Chefs took up the enviro banner. They organized. No more Chilean sea bass, they said. They called their mini-movement "Take a Pass on Chilean sea bass."

You didn't see much Chilean sea bass after that. So I was surprised a few months ago when I noticed the toothfish re-appear as regular fare at the seafood counter at my local Whole Foods. And only $22.99 a pound!

Now you are starting to see Chilean sea bass on menus again. But hold on a minute--what has changed so much in the last few years to make the toothfish a good choice again? Has there been a sudden rebound in the toothfish population?

The Patagonian toothfish and its cousin to the south, the Antarctic toothfish, are both slow-growing, low fertility species that can live several decades. Their preferred habitat is in the greater depths of the frigid southern oceans. They are a mildly tasty sea creature, with thick, snow-white flesh that is hard to overcook and loves a nice sauce or spice rub. And of course they have long, sharp teeth.

Seventeen countries vie for the toothfish haul. But now just one small fishery, in the waters of South Georgia, a remote island off Argentina in the South Atalantic, has been certified as "sustainable" and it is this fishery that is supplying Whole Foods. But there's a twist: The certifying body, the British non-profit Marine Stewardship Council (MSC), only issued its seal of approval two years ago over the objections of several environmental groups, and after mandating several conditions on the toothfish industry.

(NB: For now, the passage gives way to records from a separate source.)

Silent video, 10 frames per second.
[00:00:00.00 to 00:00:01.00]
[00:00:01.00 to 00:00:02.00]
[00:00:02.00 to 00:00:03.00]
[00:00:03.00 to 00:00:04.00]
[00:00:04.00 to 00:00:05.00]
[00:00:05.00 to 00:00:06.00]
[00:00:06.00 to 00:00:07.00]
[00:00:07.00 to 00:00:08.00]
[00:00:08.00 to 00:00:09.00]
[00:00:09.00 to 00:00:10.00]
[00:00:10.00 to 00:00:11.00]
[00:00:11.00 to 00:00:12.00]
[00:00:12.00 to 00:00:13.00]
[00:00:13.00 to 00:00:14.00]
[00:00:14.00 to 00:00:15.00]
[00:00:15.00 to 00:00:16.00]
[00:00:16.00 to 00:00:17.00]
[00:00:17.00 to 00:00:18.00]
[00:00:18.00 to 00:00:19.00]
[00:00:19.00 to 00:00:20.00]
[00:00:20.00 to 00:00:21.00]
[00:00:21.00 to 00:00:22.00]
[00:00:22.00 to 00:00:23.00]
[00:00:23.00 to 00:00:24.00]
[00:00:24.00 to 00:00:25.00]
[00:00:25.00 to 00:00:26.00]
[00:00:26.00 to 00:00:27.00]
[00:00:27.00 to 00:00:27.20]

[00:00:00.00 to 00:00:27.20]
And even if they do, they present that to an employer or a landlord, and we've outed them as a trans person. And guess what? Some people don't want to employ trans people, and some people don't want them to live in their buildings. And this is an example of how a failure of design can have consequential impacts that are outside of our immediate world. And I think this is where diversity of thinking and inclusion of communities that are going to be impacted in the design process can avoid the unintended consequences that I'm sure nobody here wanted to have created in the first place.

According to Charles Clover in his book about the world's embattled fisheries, End of the Line, at least half of the toothfish harvest is illegal, and the figure may actually be more like 80 percent. Poaching is so rampant the fish population is considered endangered. But the rewards are tremendous. A captain can pay for his entire boat with one good haul.

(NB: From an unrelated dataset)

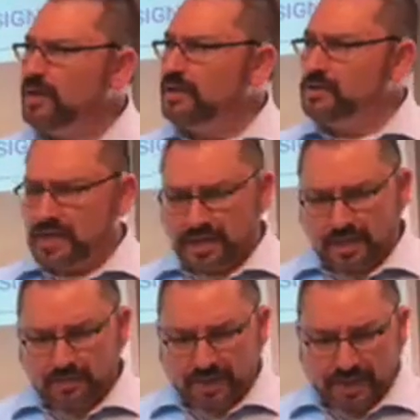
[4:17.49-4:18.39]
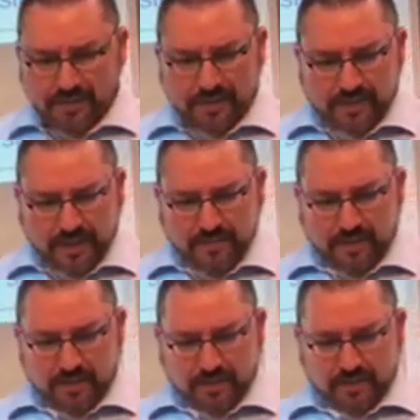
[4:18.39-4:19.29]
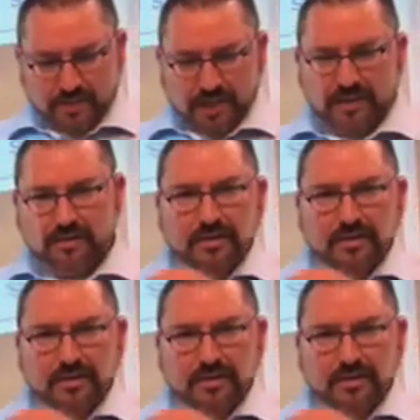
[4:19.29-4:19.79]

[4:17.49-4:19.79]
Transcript: and I'll try to keep an eye on the time here. Chris will get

Clover quotes one Australian fishing executive as saying that "the odds are better than people smuggling or drug running." Rules against overfishing are particularly difficult to enforce in the open sea and in the virtual no-man's land around Antartica where the toothfish are most at home.

The group responsible for protecting the toothfish in Antarctic waters, the CCAMLR, is a scientific body, not a police operation. Greenpeace claims that most of the pirating of toothfish is carried out by ships registered to nations belonging to CCAMLR.

Methods used to fish for Chilean sea bass also result in the deaths of other endangered species, such as the albatross. For these reasons, and because of the mercury content in some toothfish, the Monterey Bay Aquariam Seafood Watch Program continues to place Chilean sea bass on its list of fish to avoid.

Whole Foods stopped selling Patagonian toothfish in 1999 because the species "was being overfished at an alarming rate," according to the grocer's web site. Chilean sea bass has been reintroduced because of the Marine Stewardship Council's certification of the South Georgia fishery, and its vetting of the Whole Foods product.

Still, environmentalists fear that labeling the fish "sustainable" at Whole Foods sends a mixed message because the South Georgia product represents only 10 percent of the Chilean sea bass catch.

"We think it confuses the consumer," Mark Stevens, of the National Environmental Trust, was quoted as saying when the certification was granted. "There is still a major problem with overfishing and illegal fishing of Chilean sea bass. And as long as there is demand in the U.S., that fishing will continue."

The National Environmental Trust, a stakeholder in the Marine Stewardship Council, argues that the difficulty of verifying chain of custody of fish caught far out at sea is just one of many reasons the South Georgia certification should not have been issued.

"This fishery should never have even been considered for certification," said Gerald Leape, the trust's vice president for marine conservation. "Chain of custody alone is a potential Achilles heel preventing the consumer from ever really knowing if the MSC labeled fish is truly legally caught."

Those concerns are not enough to disuade Whole Food."While poaching remains a serious threat to Chilean sea bass in other areas, this remote fishery has proven itself to be a responsible one dedicated to sustainable practices as documented by the MSC," according to the Whole Foods website.

What's a shopper to do?

While I applaud the governement of South Georgia for taking tough measures against illegal fishing of the toothfish in its own waters, I think that's a pretty slender reed on which to hang the fate of a noble sea creature in danger of being wiped out.

I will continue to take a pass on Chilean sea bass. I hope you do, too.